**What is expected:**
As the answer, set down the lines below from the one containing "[9.00-9.90s]" through the one containing "[00:07:10.03 to 00:07:11.03]", exactly and inclusively, and no others.
[[ Records for the exercise open ]]
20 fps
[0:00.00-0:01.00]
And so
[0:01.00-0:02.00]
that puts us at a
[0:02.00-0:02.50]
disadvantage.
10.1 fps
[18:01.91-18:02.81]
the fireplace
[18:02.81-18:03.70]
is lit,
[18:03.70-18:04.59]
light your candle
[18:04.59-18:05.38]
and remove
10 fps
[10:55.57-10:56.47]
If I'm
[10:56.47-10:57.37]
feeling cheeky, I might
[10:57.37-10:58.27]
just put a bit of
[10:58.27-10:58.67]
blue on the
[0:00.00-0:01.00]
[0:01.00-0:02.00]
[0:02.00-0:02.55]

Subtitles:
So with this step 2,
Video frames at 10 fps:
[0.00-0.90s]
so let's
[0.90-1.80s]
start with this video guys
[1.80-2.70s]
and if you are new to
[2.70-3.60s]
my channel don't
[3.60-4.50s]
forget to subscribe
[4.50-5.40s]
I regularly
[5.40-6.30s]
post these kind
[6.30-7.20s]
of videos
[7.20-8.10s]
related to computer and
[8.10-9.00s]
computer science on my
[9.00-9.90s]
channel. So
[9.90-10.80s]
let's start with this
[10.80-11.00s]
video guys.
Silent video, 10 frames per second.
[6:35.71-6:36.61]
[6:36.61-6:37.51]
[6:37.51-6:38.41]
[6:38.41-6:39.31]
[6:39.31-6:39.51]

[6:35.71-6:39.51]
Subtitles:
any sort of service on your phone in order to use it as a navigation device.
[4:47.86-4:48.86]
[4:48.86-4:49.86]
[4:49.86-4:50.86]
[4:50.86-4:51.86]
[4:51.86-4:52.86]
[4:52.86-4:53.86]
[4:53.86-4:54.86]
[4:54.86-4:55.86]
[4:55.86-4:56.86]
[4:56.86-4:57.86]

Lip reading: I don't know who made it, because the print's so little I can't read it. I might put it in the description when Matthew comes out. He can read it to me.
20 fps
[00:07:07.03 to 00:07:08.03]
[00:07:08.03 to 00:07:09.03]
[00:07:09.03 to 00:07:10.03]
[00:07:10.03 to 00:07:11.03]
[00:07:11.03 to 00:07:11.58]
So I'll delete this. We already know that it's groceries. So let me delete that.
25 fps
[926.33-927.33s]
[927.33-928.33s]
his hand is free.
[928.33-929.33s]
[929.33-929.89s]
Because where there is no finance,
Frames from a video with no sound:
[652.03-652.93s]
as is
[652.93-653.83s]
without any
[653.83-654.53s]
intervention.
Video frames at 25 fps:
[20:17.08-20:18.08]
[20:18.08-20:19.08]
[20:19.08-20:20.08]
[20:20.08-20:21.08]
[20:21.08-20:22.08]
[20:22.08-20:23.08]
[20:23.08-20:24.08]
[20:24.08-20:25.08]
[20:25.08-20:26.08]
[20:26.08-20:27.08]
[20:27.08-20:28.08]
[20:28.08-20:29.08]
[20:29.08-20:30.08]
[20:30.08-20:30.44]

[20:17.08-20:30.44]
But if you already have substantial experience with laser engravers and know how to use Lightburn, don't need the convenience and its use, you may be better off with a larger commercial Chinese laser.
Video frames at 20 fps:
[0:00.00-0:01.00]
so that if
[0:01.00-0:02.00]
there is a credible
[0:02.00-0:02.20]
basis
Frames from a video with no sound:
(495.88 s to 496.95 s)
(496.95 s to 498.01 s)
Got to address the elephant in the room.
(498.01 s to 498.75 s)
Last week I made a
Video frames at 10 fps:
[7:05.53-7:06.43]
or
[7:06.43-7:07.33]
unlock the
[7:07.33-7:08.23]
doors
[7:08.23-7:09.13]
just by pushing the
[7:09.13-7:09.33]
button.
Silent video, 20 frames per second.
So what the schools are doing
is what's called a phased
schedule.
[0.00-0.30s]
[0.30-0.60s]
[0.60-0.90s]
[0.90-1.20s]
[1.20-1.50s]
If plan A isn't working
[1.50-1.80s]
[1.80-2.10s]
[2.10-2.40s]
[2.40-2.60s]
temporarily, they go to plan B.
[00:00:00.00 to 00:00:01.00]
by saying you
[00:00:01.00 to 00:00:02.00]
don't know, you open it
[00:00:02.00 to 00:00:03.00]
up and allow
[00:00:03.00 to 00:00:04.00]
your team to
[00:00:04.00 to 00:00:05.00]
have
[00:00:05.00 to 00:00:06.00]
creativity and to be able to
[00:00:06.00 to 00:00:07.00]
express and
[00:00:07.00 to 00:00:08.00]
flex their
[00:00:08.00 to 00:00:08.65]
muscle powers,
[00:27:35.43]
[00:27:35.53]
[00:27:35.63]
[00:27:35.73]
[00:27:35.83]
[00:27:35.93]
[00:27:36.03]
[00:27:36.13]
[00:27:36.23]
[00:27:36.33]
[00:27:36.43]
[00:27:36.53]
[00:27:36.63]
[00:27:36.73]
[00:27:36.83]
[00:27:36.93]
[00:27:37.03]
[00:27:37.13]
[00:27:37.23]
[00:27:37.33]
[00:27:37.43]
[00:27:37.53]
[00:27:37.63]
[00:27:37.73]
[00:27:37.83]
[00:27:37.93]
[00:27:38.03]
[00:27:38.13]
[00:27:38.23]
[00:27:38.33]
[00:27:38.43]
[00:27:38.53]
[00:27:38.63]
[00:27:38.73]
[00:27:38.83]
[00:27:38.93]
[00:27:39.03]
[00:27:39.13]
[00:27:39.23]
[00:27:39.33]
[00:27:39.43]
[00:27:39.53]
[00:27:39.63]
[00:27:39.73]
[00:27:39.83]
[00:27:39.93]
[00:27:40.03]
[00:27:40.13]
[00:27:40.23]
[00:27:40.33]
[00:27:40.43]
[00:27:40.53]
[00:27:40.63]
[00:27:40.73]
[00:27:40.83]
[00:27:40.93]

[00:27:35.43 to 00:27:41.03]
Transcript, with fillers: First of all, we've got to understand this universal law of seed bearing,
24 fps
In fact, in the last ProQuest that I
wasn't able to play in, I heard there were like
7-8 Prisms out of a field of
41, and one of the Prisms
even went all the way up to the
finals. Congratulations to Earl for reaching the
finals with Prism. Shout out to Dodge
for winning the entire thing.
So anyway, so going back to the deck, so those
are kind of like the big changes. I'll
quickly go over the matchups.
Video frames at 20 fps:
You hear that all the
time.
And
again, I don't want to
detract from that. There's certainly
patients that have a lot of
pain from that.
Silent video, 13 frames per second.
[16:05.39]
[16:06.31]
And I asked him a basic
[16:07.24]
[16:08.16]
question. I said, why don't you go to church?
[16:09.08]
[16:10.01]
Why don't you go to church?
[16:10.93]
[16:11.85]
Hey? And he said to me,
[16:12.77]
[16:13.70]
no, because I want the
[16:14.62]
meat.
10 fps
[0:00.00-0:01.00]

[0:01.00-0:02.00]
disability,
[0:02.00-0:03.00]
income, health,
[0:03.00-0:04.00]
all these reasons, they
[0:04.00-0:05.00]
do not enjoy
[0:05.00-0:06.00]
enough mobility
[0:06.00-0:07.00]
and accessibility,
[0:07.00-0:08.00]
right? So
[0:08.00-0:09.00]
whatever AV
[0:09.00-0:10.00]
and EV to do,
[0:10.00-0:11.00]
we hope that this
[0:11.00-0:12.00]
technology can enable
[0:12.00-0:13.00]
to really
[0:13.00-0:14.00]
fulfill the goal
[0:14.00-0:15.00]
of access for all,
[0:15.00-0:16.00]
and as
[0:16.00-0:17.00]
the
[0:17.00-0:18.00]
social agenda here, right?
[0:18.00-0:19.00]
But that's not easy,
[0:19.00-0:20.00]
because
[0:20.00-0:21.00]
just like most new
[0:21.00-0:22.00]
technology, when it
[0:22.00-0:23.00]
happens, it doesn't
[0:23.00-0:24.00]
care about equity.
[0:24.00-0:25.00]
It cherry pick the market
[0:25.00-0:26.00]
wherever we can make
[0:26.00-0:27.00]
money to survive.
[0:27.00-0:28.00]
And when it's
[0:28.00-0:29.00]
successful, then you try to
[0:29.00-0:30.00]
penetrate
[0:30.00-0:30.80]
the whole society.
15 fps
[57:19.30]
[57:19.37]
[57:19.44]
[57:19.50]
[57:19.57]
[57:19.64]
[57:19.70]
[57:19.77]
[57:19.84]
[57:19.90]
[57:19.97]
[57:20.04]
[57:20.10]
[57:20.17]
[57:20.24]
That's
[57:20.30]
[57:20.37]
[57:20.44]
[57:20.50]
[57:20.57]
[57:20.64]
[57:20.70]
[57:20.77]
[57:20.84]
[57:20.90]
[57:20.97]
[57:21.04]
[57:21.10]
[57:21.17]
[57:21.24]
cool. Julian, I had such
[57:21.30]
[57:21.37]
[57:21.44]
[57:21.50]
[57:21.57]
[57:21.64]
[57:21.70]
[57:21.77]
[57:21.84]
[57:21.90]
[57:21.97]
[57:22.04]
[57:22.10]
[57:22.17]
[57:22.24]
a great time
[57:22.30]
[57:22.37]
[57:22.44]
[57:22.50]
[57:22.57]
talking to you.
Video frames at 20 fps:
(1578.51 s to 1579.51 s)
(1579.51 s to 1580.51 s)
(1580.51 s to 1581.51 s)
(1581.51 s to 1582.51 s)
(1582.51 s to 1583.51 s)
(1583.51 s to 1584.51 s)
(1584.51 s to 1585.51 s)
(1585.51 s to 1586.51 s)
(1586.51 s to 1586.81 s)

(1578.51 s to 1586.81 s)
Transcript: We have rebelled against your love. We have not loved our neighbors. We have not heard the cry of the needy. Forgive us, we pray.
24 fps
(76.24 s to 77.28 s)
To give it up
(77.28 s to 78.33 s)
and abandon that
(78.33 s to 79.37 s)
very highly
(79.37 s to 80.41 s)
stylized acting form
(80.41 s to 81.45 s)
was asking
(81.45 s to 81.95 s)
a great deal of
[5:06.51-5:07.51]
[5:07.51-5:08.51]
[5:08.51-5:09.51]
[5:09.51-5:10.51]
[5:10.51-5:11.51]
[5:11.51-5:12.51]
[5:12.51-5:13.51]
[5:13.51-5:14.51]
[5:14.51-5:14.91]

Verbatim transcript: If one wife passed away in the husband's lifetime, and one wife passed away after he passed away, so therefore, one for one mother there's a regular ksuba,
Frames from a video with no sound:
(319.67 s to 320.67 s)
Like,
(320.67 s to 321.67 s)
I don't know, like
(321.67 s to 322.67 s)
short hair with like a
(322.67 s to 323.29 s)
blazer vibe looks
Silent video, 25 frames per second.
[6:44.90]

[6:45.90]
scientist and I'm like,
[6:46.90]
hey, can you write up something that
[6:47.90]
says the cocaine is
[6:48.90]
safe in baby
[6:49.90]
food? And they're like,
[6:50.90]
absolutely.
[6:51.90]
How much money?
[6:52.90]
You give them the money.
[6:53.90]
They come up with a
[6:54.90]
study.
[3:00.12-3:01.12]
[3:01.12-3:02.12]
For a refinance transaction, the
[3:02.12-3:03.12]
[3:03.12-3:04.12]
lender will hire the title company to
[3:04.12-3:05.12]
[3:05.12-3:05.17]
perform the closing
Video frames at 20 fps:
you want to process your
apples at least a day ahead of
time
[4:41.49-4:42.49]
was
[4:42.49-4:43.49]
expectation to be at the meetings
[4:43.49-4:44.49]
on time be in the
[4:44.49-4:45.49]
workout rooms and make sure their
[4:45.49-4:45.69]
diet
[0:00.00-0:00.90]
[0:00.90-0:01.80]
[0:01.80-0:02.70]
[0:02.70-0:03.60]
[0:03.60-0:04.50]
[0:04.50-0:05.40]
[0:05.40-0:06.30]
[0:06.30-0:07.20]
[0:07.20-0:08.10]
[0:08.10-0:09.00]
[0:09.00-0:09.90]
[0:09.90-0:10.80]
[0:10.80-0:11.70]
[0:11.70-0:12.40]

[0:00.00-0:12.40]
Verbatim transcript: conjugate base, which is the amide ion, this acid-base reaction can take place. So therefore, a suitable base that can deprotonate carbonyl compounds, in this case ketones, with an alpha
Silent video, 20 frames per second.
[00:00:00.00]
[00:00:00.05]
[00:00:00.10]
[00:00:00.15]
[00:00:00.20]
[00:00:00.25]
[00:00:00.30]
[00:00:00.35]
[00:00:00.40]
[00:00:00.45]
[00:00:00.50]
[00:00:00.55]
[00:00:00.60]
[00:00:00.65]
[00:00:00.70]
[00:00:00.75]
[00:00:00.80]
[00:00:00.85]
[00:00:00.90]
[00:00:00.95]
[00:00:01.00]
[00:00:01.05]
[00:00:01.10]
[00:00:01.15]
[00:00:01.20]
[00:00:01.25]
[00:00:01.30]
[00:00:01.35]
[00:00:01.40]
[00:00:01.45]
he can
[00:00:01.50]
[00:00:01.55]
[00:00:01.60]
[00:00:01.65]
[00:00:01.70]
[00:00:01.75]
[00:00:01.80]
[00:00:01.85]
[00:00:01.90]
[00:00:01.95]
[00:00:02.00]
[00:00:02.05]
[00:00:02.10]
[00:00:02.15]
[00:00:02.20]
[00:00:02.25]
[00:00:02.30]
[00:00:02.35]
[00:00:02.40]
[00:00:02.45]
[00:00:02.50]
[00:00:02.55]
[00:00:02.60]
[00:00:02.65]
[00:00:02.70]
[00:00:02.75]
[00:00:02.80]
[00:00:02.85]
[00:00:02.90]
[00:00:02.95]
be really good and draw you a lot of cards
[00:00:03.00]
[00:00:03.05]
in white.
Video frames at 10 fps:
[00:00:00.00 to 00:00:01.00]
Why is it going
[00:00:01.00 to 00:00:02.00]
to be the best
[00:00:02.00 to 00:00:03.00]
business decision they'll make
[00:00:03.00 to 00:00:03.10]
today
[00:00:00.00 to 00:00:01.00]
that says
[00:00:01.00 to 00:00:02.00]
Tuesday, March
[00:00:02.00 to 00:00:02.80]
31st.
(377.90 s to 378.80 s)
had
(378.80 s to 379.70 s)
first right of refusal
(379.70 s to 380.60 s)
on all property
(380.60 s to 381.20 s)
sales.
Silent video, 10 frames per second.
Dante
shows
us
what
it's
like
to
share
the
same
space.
[[ Records for the exercise closed ]]
**Exercise response:**
[9.00-9.90s]
channel. So
[9.90-10.80s]
let's start with this
[10.80-11.00s]
video guys.
Silent video, 10 frames per second.
[6:35.71-6:36.61]
[6:36.61-6:37.51]
[6:37.51-6:38.41]
[6:38.41-6:39.31]
[6:39.31-6:39.51]

[6:35.71-6:39.51]
Subtitles:
any sort of service on your phone in order to use it as a navigation device.
[4:47.86-4:48.86]
[4:48.86-4:49.86]
[4:49.86-4:50.86]
[4:50.86-4:51.86]
[4:51.86-4:52.86]
[4:52.86-4:53.86]
[4:53.86-4:54.86]
[4:54.86-4:55.86]
[4:55.86-4:56.86]
[4:56.86-4:57.86]

Lip reading: I don't know who made it, because the print's so little I can't read it. I might put it in the description when Matthew comes out. He can read it to me.
20 fps
[00:07:07.03 to 00:07:08.03]
[00:07:08.03 to 00:07:09.03]
[00:07:09.03 to 00:07:10.03]
[00:07:10.03 to 00:07:11.03]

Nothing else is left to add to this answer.